◆ **Instructions to follow**
With the pictures left out, reproduce exactly the lines running from the line with "[00:00:00.00 to 00:00:03.10]" to the last line of the material below.

-=-=-

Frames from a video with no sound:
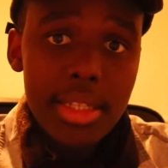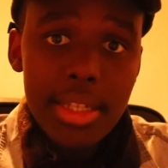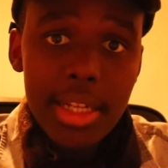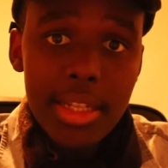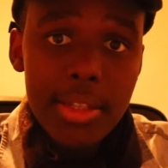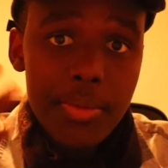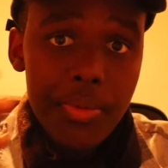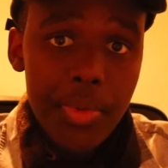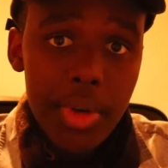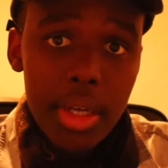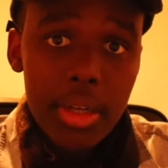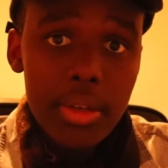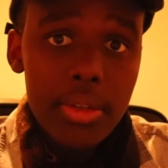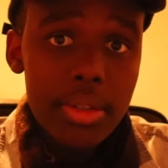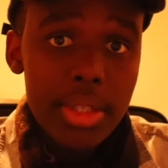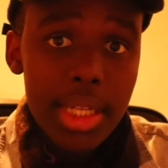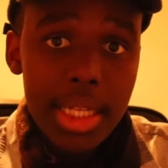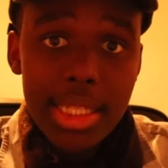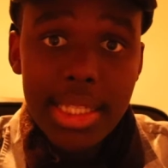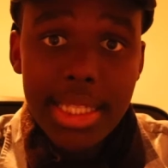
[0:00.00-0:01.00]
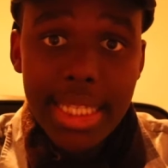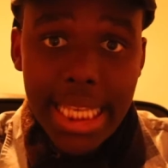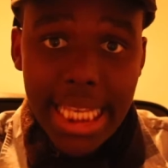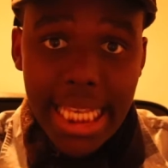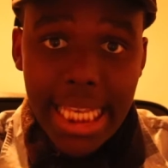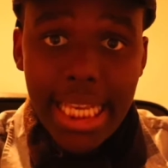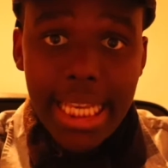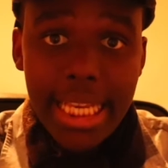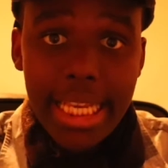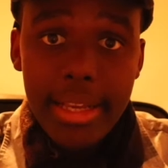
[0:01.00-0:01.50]
That's very good. That's the
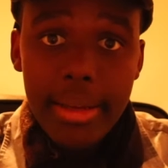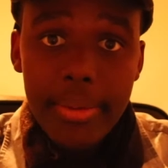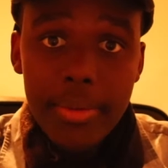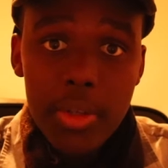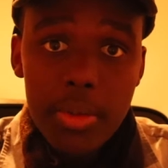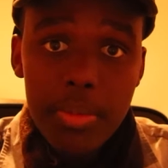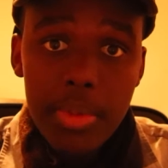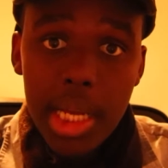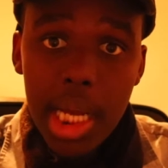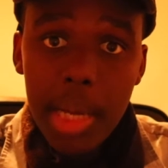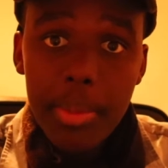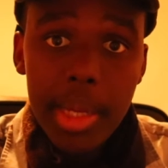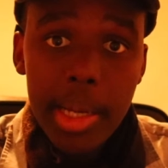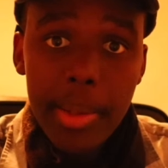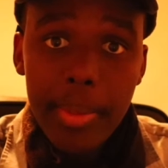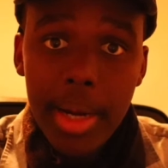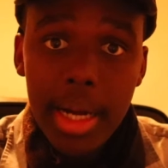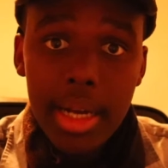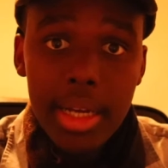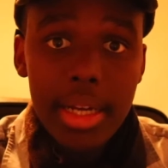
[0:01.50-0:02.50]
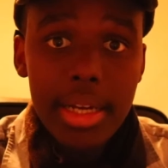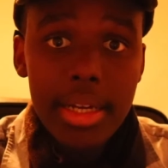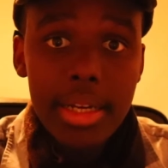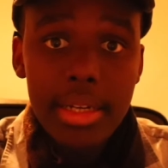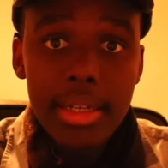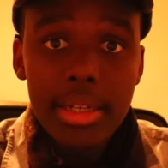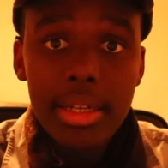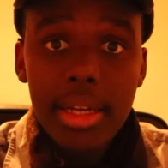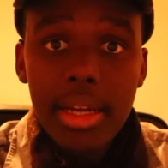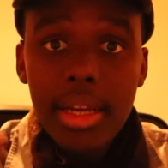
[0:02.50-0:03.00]
key to becoming a
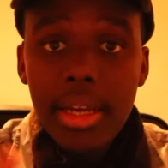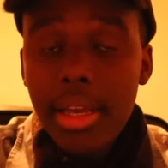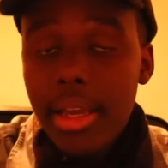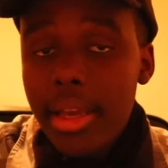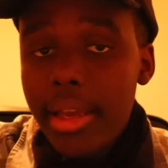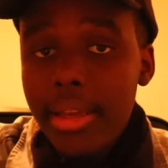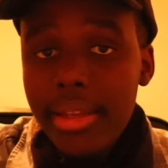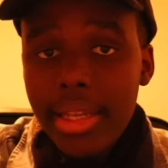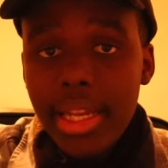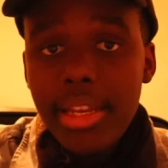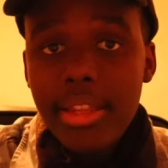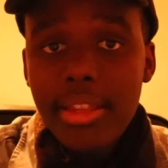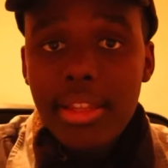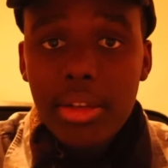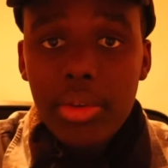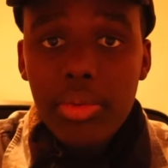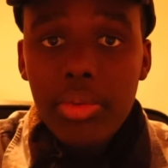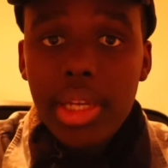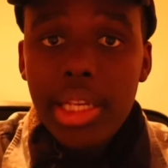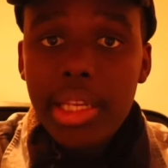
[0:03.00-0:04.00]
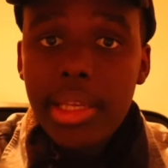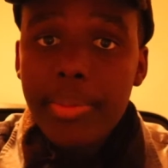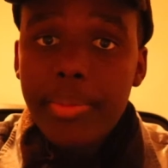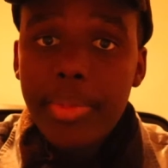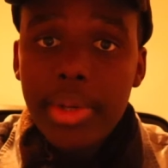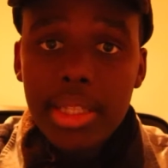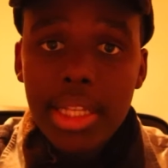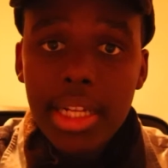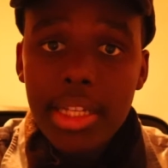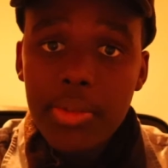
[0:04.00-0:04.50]
mangaka in anything really.
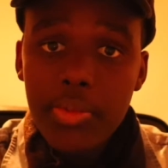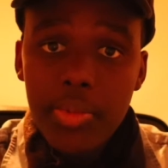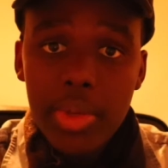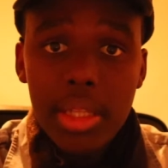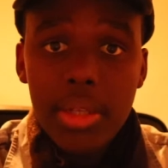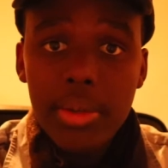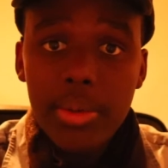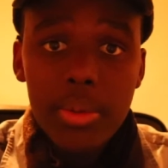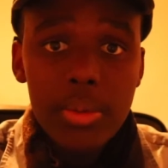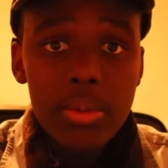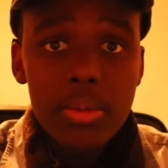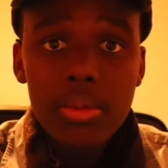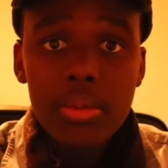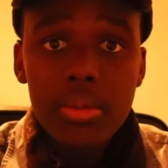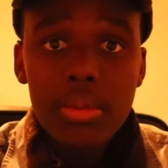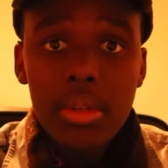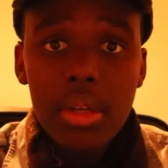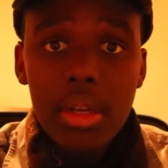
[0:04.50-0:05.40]
But that's really cool.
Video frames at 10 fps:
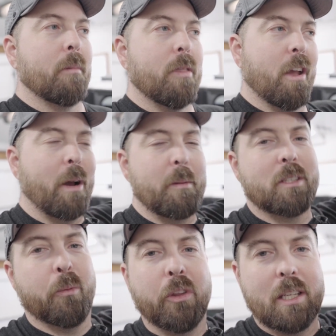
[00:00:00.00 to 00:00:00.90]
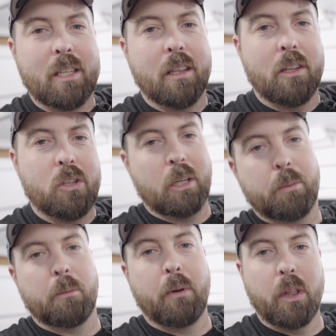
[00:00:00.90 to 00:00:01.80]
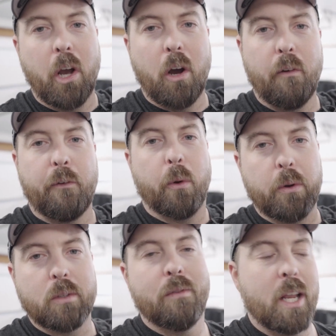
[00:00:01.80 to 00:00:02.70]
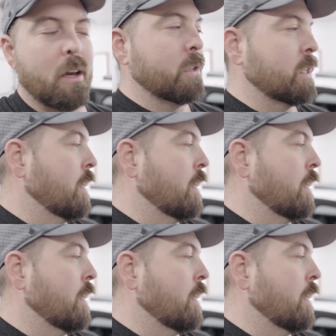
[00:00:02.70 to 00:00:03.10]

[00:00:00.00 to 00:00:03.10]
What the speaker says: There might be some links in the description below for those videos.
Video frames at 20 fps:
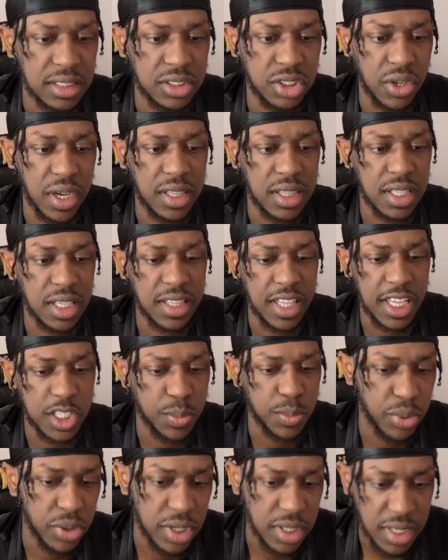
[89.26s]
I think that's
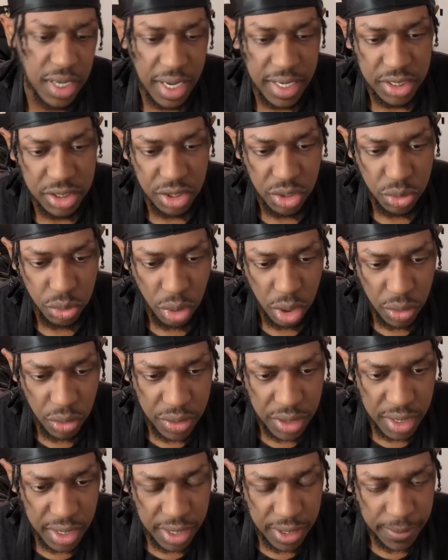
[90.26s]
pretty nice to throw in
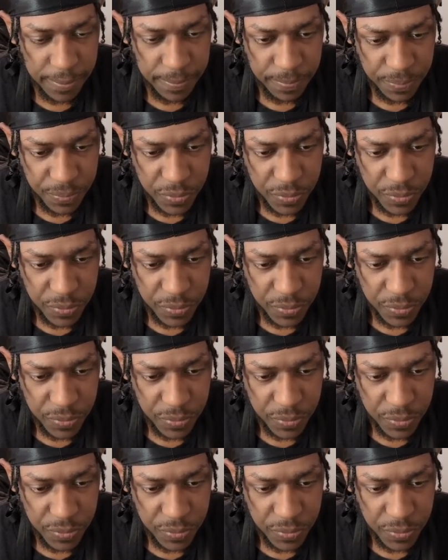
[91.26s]
there.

-=-=-

◆ **Solution to this exercise**
[00:00:00.00 to 00:00:03.10]
What the speaker says: There might be some links in the description below for those videos.
Video frames at 20 fps:
[89.26s]
I think that's
[90.26s]
pretty nice to throw in
[91.26s]
there.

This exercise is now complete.